Go to Top

Duly Noted

Fed, N.Y. Tax Chiefs Give Leave For Sandy Donations. Employees and employers who want to donate accumulated paid leave to help victims of Hurricane Sandy can do so through the end of 2013 with favorable tax treatment. The Internal Revenue Service declared in Notice 2012-69 that although employees who donate their accumulated leave are not eligible to claim a charitable deduction for the donation, they need not report the donated leave as income - generally a more favorable result than reporting the income and then claiming the deduction. Employers can claim the donated leave as a business expense, rather than as a charitable deduction, which is also a more favorable answer for the employer. Following the IRS announcement, which was modeled on similar relief granted after Hurricane Katrina in 2005, New York tax officials said they would follow the same policies. 2012 STT 237-31.

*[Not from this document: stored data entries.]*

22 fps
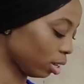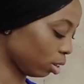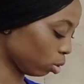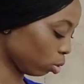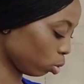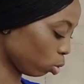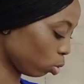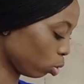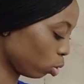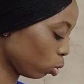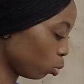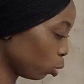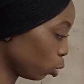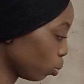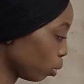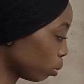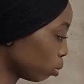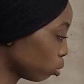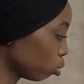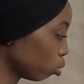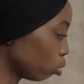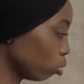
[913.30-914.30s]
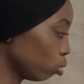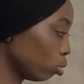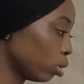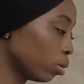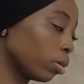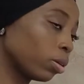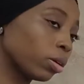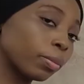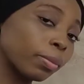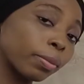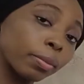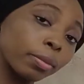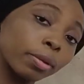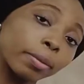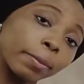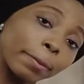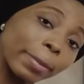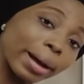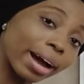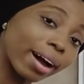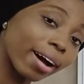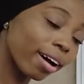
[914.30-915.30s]
Oh, we be able to go to the
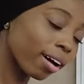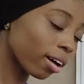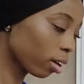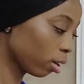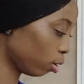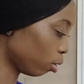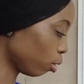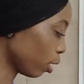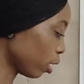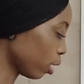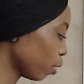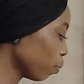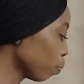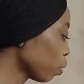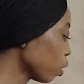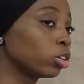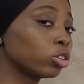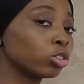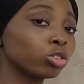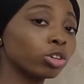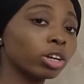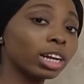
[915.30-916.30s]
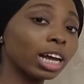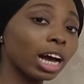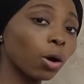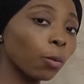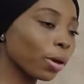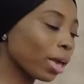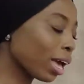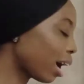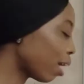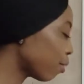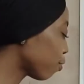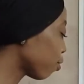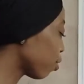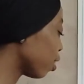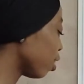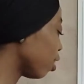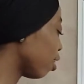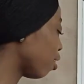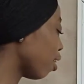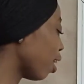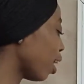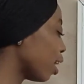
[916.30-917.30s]
park. Okay, so now we have
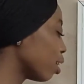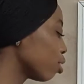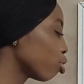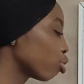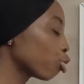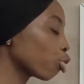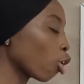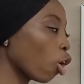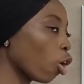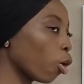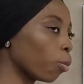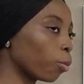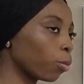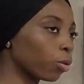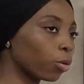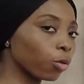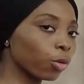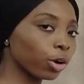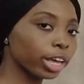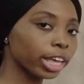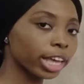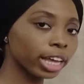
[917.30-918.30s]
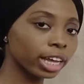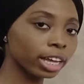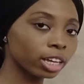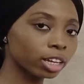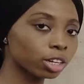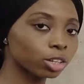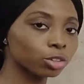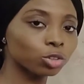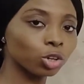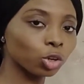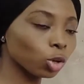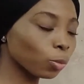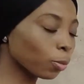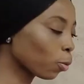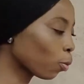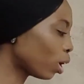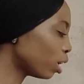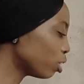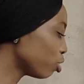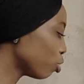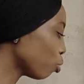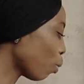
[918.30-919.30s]
grand thumb. Okay, so you'll be
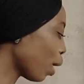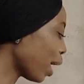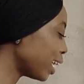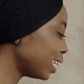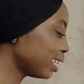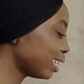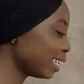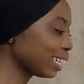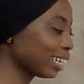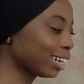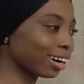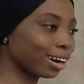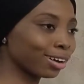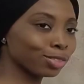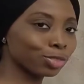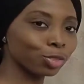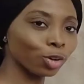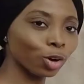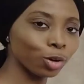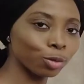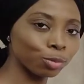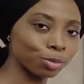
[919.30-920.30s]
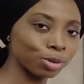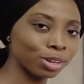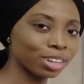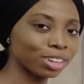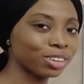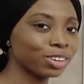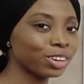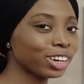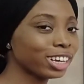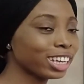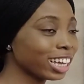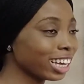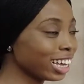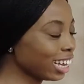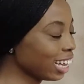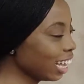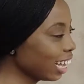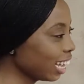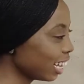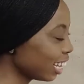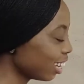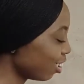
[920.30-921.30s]
wondering, why is it grand thumb? Okay,
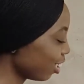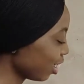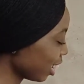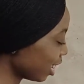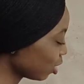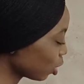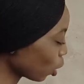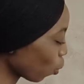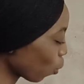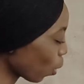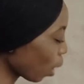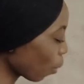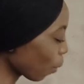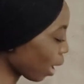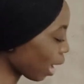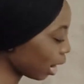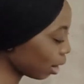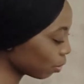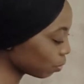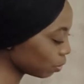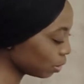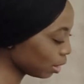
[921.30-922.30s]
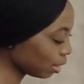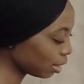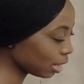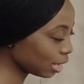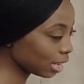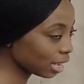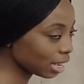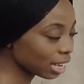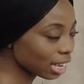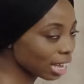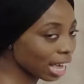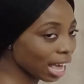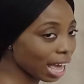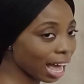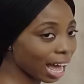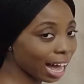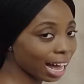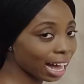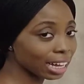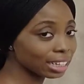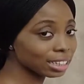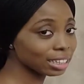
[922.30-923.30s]
so when we have D
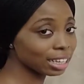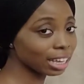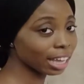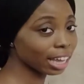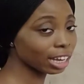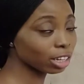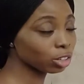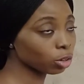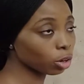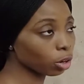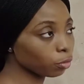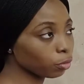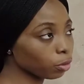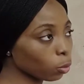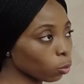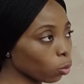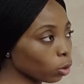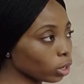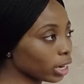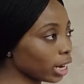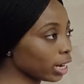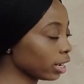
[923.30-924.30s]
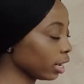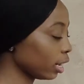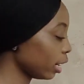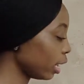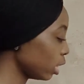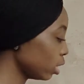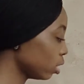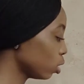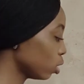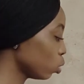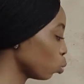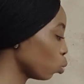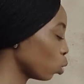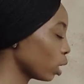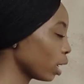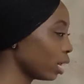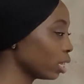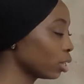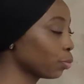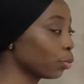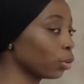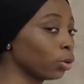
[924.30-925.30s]
at the end of the word and the next word that
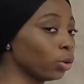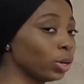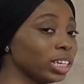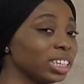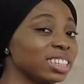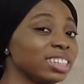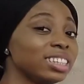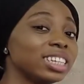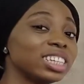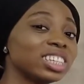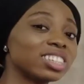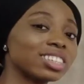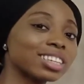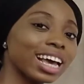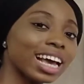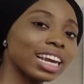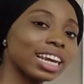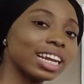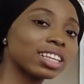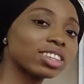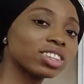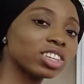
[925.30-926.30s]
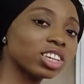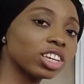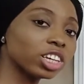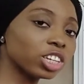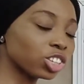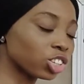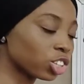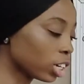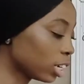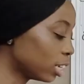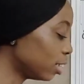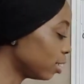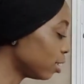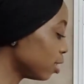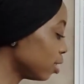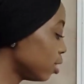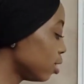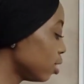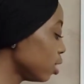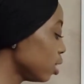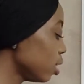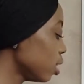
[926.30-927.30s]
is following is a silent H, the
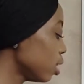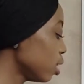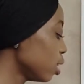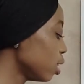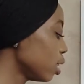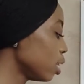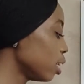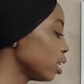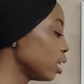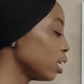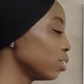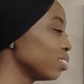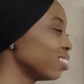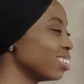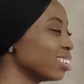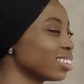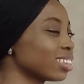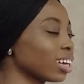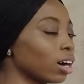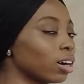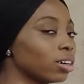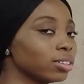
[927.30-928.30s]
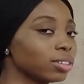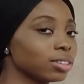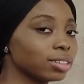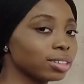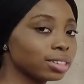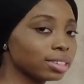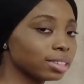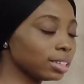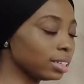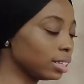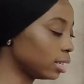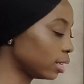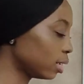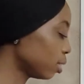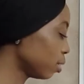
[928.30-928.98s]
D gives the sound T.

Rhode Island Estate Tax Respects Same-Sex Marriages. Surviving spouses in same-sex marriages can claim the estate tax marital deduction in Rhode Island, even though that state does not authorize same-sex marriage and the marital deduction is denied under federal law. State Tax Administrator Daniel Sullivan ruled in favor of the surviving spouse of a couple who married in Massachusetts. Sullivan noted that Rhode Island’s civil unions law, enacted in 2011, states that parties to a civil union “shall have all the rights, benefits, protections and responsibilities under the law as people joined together in a lawful marriage,” and that Gov. Lincoln Chafee issued an executive order in 2012 directing state agencies to construe state law “in a manner that encompasses lawful marriages of same-sex couples.” Ruling Request No. 2012-02.

A House Divided Cannot Avoid A Mansion Tax. Michael and Frances Sacks thought they might avoid New York’s “mansion tax,” a 1 percent levy on purchases of single-family homes costing more than $1 million, when they bought two units in a Manhattan co-op in 2004. Apartments 34B and 34C had been connected by a previous owner and were joined by a passageway, and the two were listed for sale at $1.675 million. Michael Sacks purchased 34B for $900,000, and his wife purchased 34C on the same day for $625,000. State tax officials audited the transaction and assessed the tax anyway, a decision that was upheld by New York’s Tax Appeals Tribunal and the Appellate Division of the state’s Supreme Court. In The Matter of Michael Sacks et. al., 2012 STT 208-20.